40位で出た渋野日向子(24=サントリー)は5バーディー、1ボギーの68で回り、通算10アンダー、206で29位に順位を上げた。

10番パー4からスタートしていきなりボギー。嫌な滑り出しとなったが、15番パー4で、残り168ヤードの第2打をベタピンにつけて流れを変えた。「思ったよりも低いボールが行ったんで、打った瞬間に『あっ』と言ってしまったけれど、それが寄ってくれて」。同組の穴井詩からは「『あっと言ってたのに寄ってるじゃん』と言われました」と笑顔で振り返った。

その後、17番、18番と連続バーディー。後半さらに2つ伸ばした。「スタートの3パットの流れや、最近の自分の感じからいうと、頑張ったほうかなとは思う。でも、まだやれたなという部分もあったんですが」と話した。

前週のメイバンク選手権(マレーシア)第3日には4ダブルボギーを喫するなど7オーバー。前々週にも第3日に5オーバーと崩れていた。「最近は3日目に落としてしまう謎の現象がずっと起きてたんで。やっぱり自分の頭の片隅にもそれが少しあった。なんとか4アンダーで回れて良かった」。鬼門の3日目を切り抜け、安堵(あんど)の口ぶり。

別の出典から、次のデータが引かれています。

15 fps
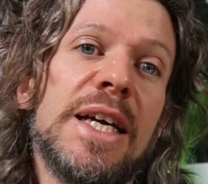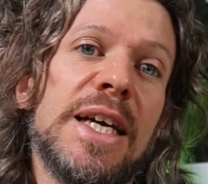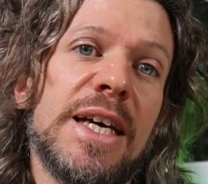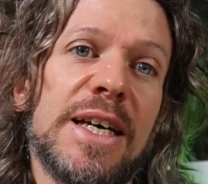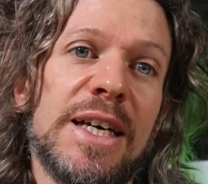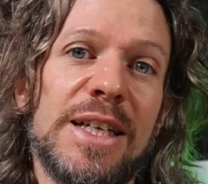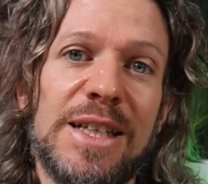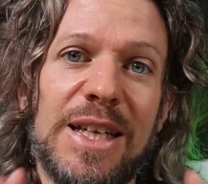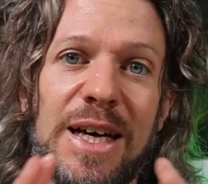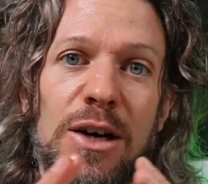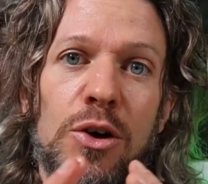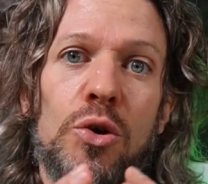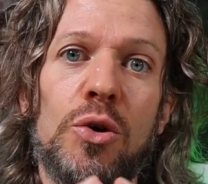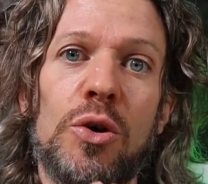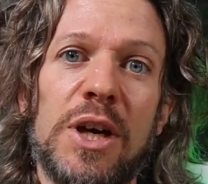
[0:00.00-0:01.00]
In realtà
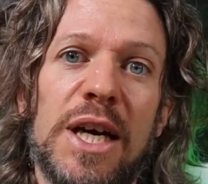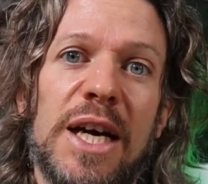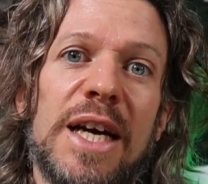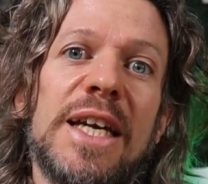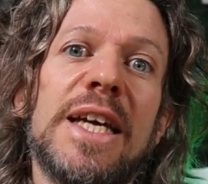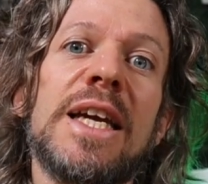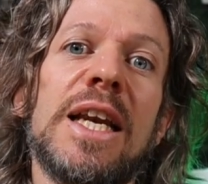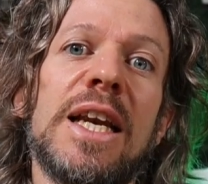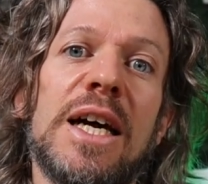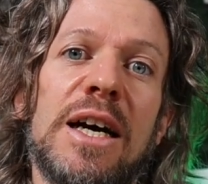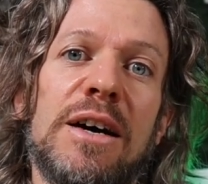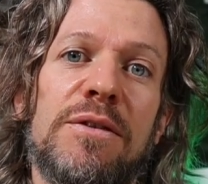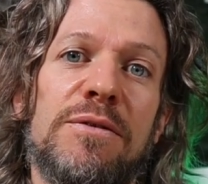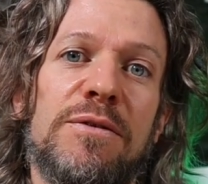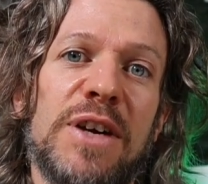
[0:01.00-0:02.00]
con
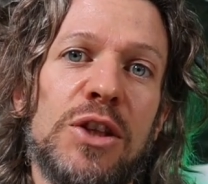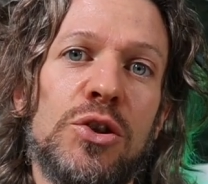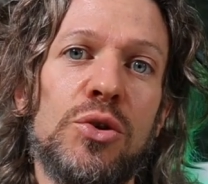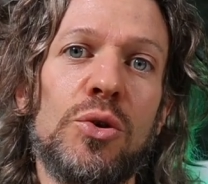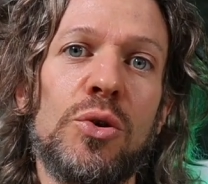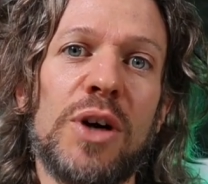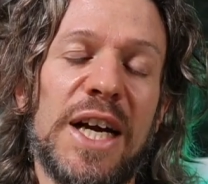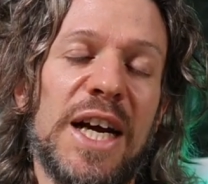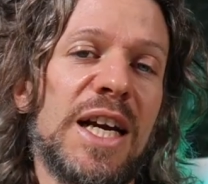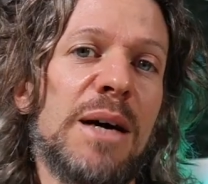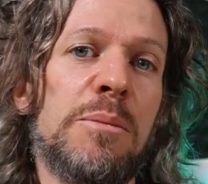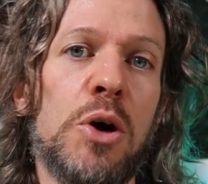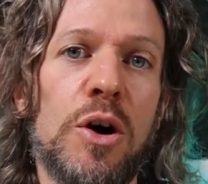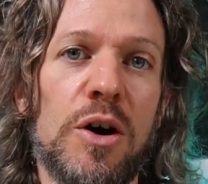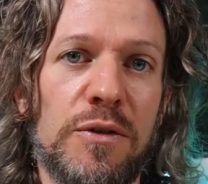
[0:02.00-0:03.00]
il fattore
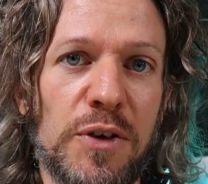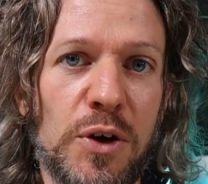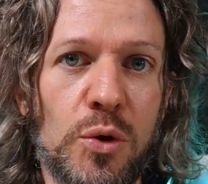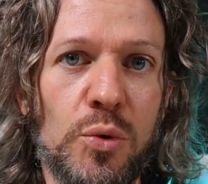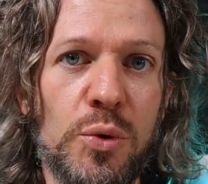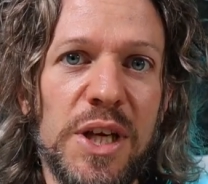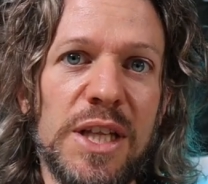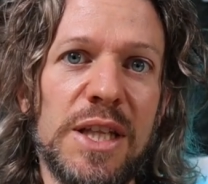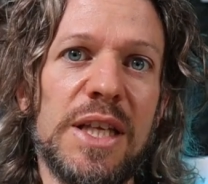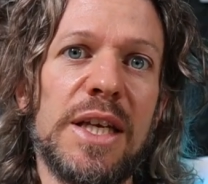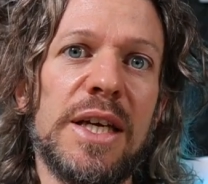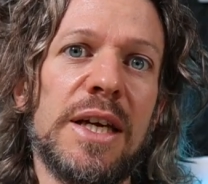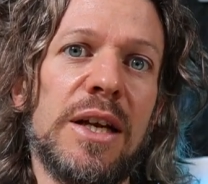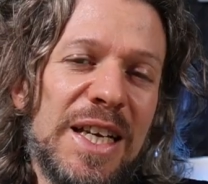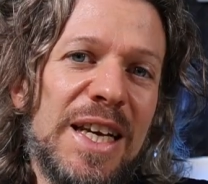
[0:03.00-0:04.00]
anamorfico,
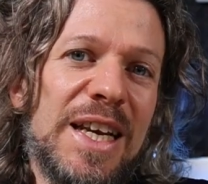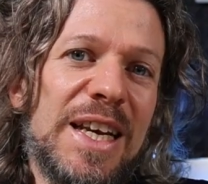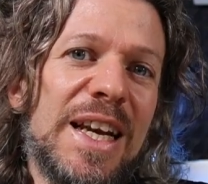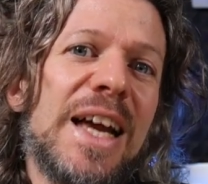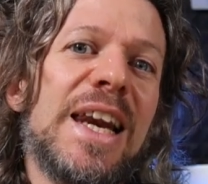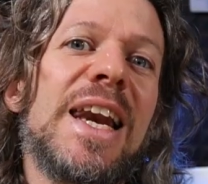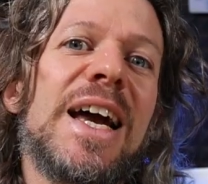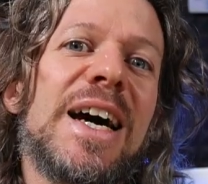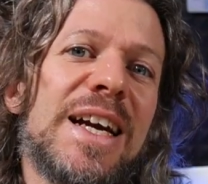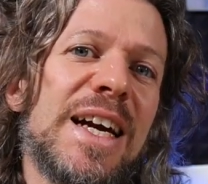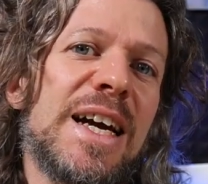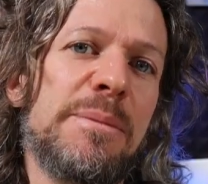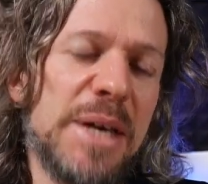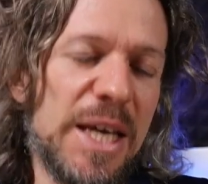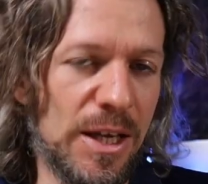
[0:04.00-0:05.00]
quindi
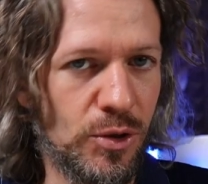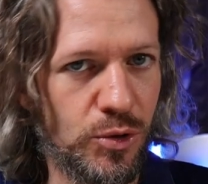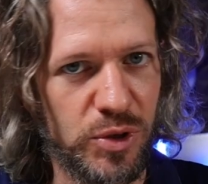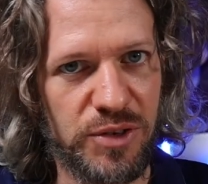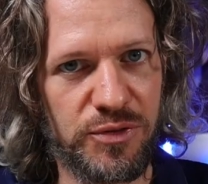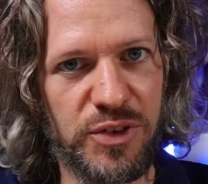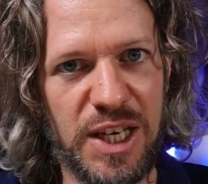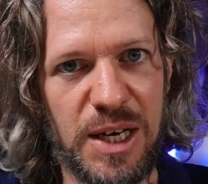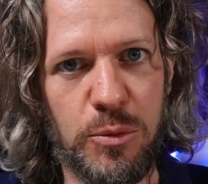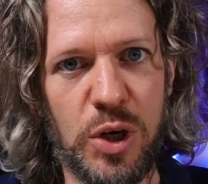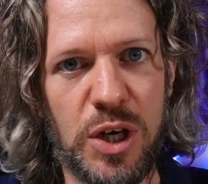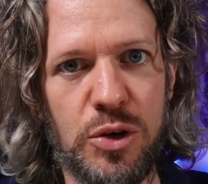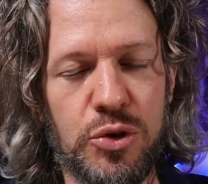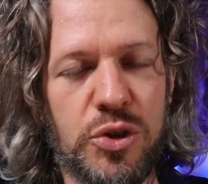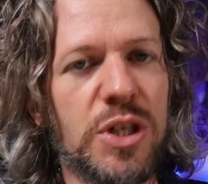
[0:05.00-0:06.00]
l'allargamento,
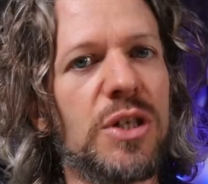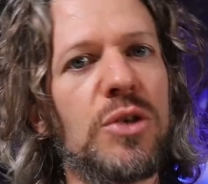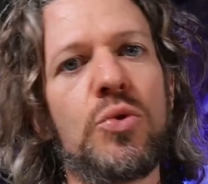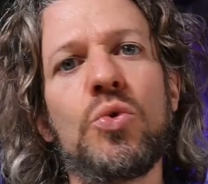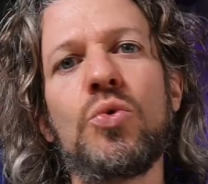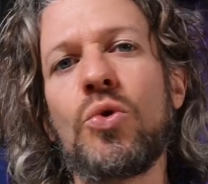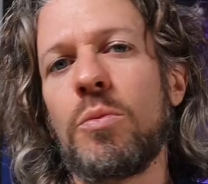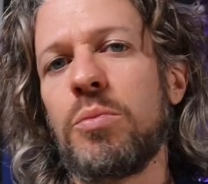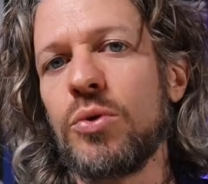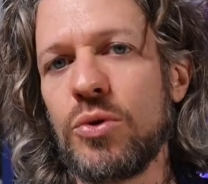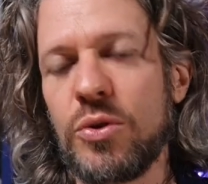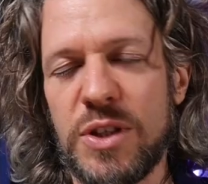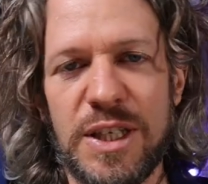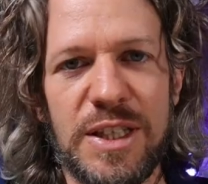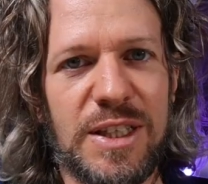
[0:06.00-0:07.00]
definiamola così, di un
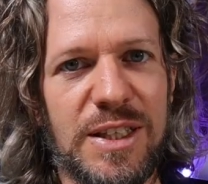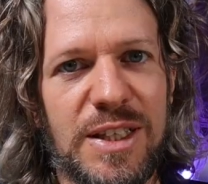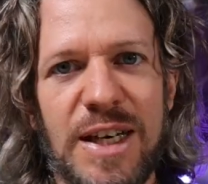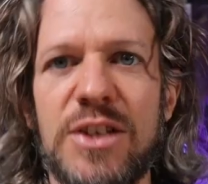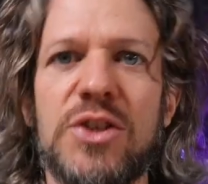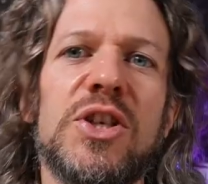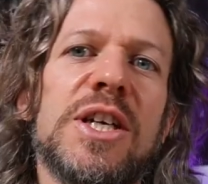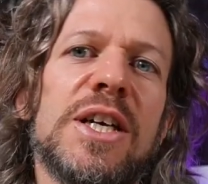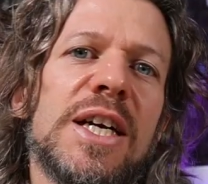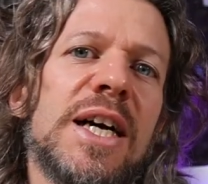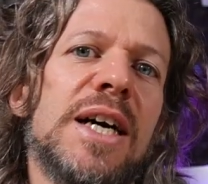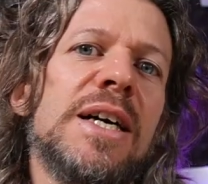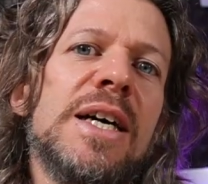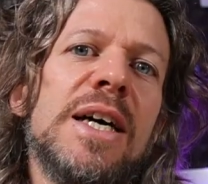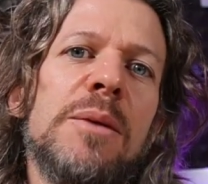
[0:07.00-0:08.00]
1.33 circa,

ショット精度については「当たってみなきゃ分からないみたいな感覚はまだ少し残っている」としつつも、「めちゃくちゃやべえミスは最低限ですんだかな」と笑った。

最新の米女子ポイントランキングは81位。来季のシード権獲得圏の80位以内に入るには、今週と次週の2戦で結果を残す必要がある。上位陣が伸ばしているだけに、最終日に向けて「もうちょっと頑張んないと全然ダメ。1個ボギーを取ろうが、やっぱり、まだ頑張れる。あきらめずに、明日も攻めていきたい」と気持ちを込めた。